9. Sample path recommendation¶

The first repo sample for this lane should live at:

examples/stagehand-selector-scoped-extract-evidence/

10. Discovery gate¶

P21 should not widen before one more proof step is done.

Current closure rule:

The sample lane is ready and reviewable when one runtime-backed observe-derived selector plus one selector-scoped extract result have been frozen honestly, with provider-live status called out explicitly.

Next proof rule:

P21 is not provider-live-closed until one supported live model path emits a passing observe-derived selector plus scoped extract result without the scripted LLM fallback.

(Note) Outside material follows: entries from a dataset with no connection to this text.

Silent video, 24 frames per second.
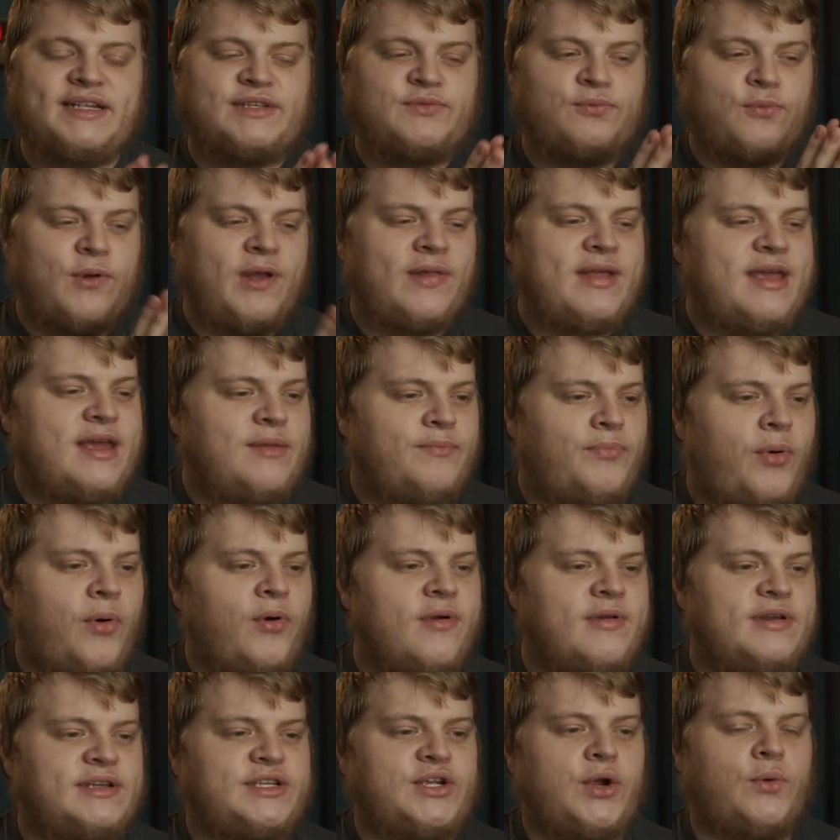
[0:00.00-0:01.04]
it's really
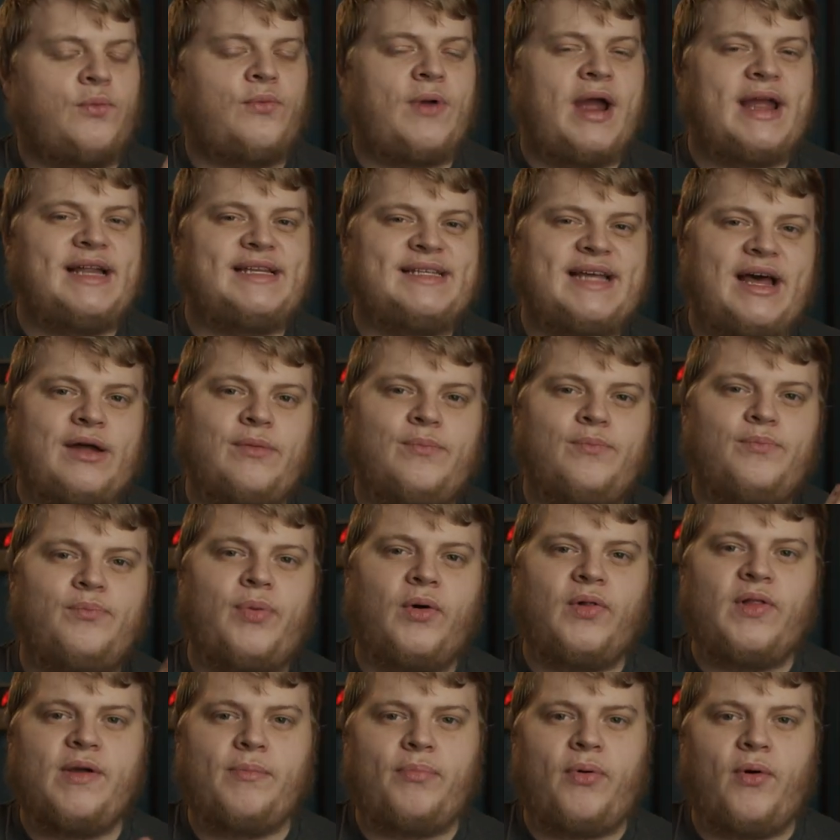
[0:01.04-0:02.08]
important to write down
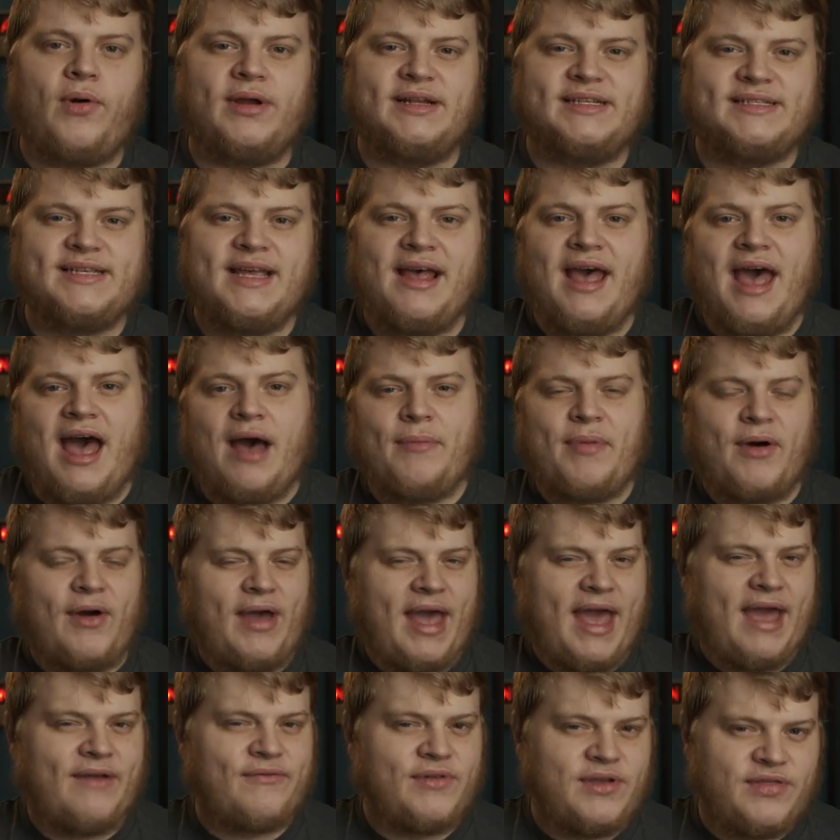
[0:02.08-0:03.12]
bullet points about
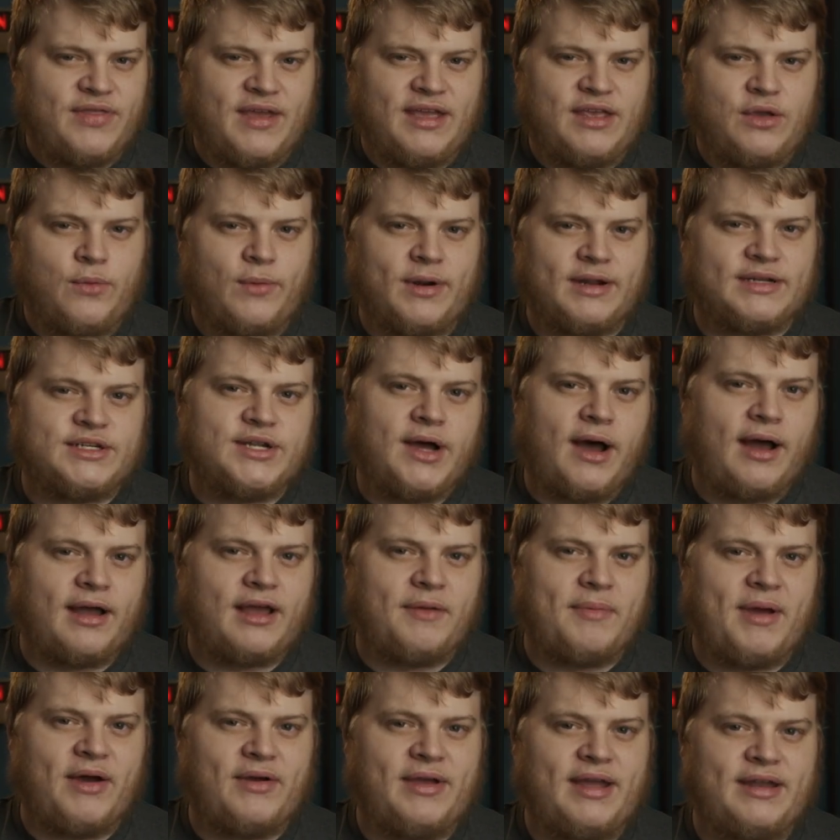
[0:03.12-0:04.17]
everything you want to
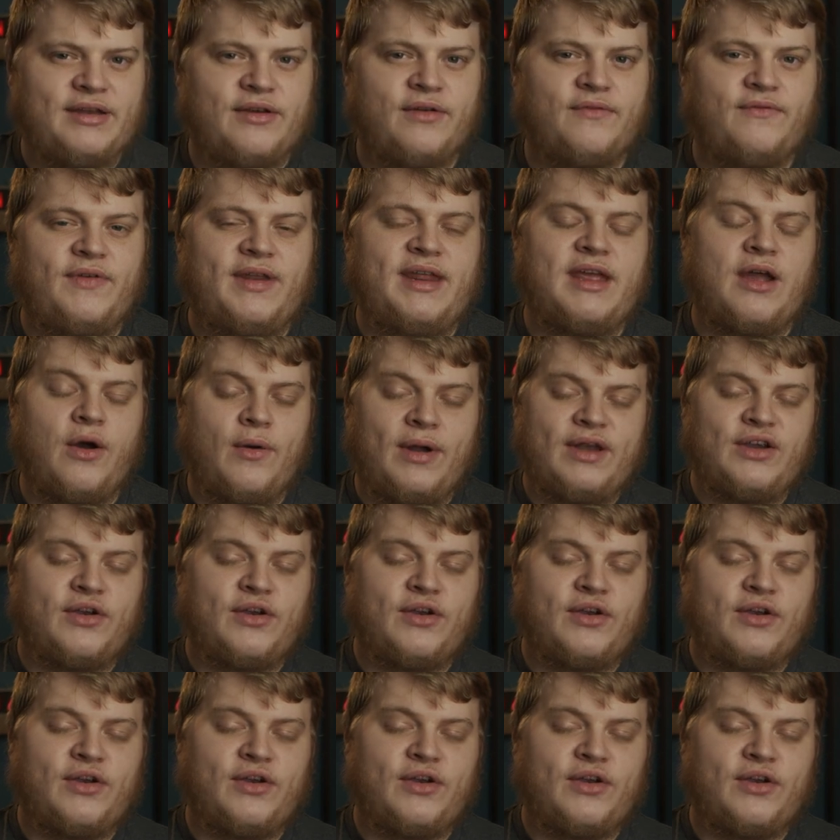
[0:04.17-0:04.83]
talk about in your video.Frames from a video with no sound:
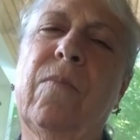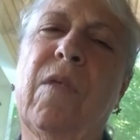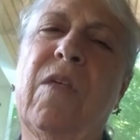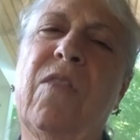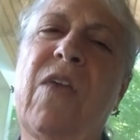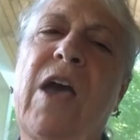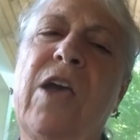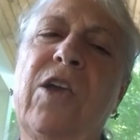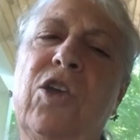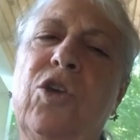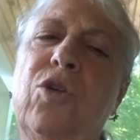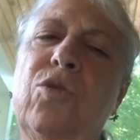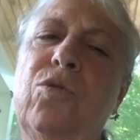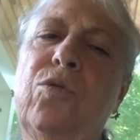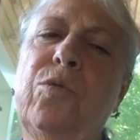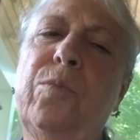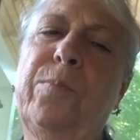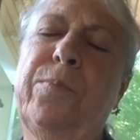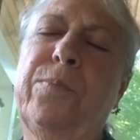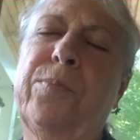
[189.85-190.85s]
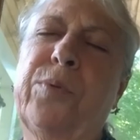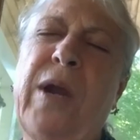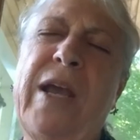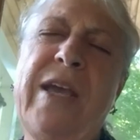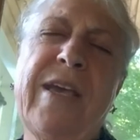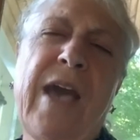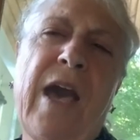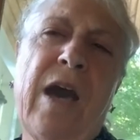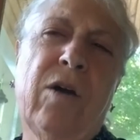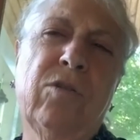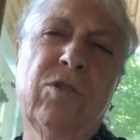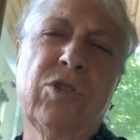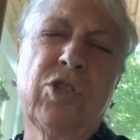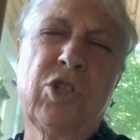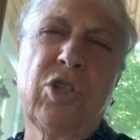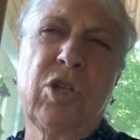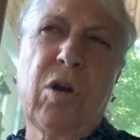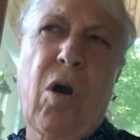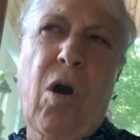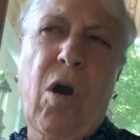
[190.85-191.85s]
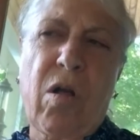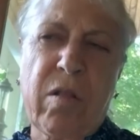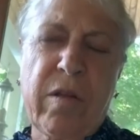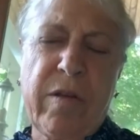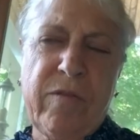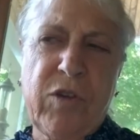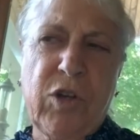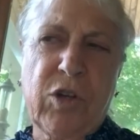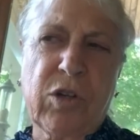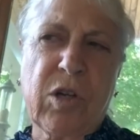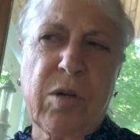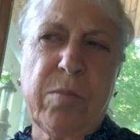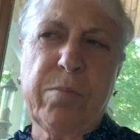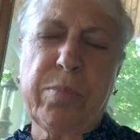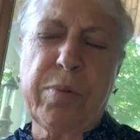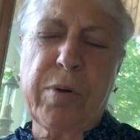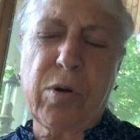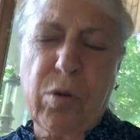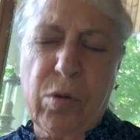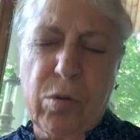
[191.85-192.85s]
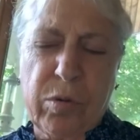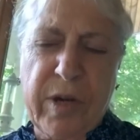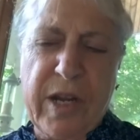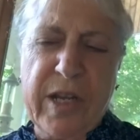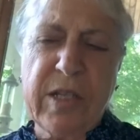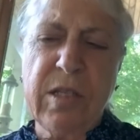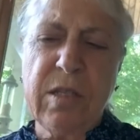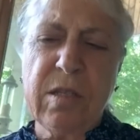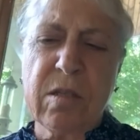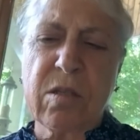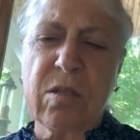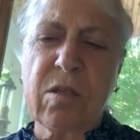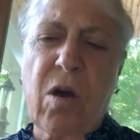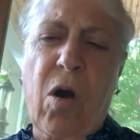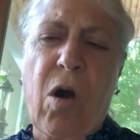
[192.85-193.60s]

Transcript: that you break out all of your components,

11. Recommended outward posture¶

Do not position this as "Stagehand support".

The right outward posture is:

selector-scoped extraction-first
one observe-derived selector anchor
one bounded extract result
no DOM truth
no snapshot truth
no full observe() planning truth

12. One-sentence working label¶

P21 is a bounded observe-derived selector-scoped extract evidence lane, runtime-backed locally, but still pre-proof on provider-live model capture.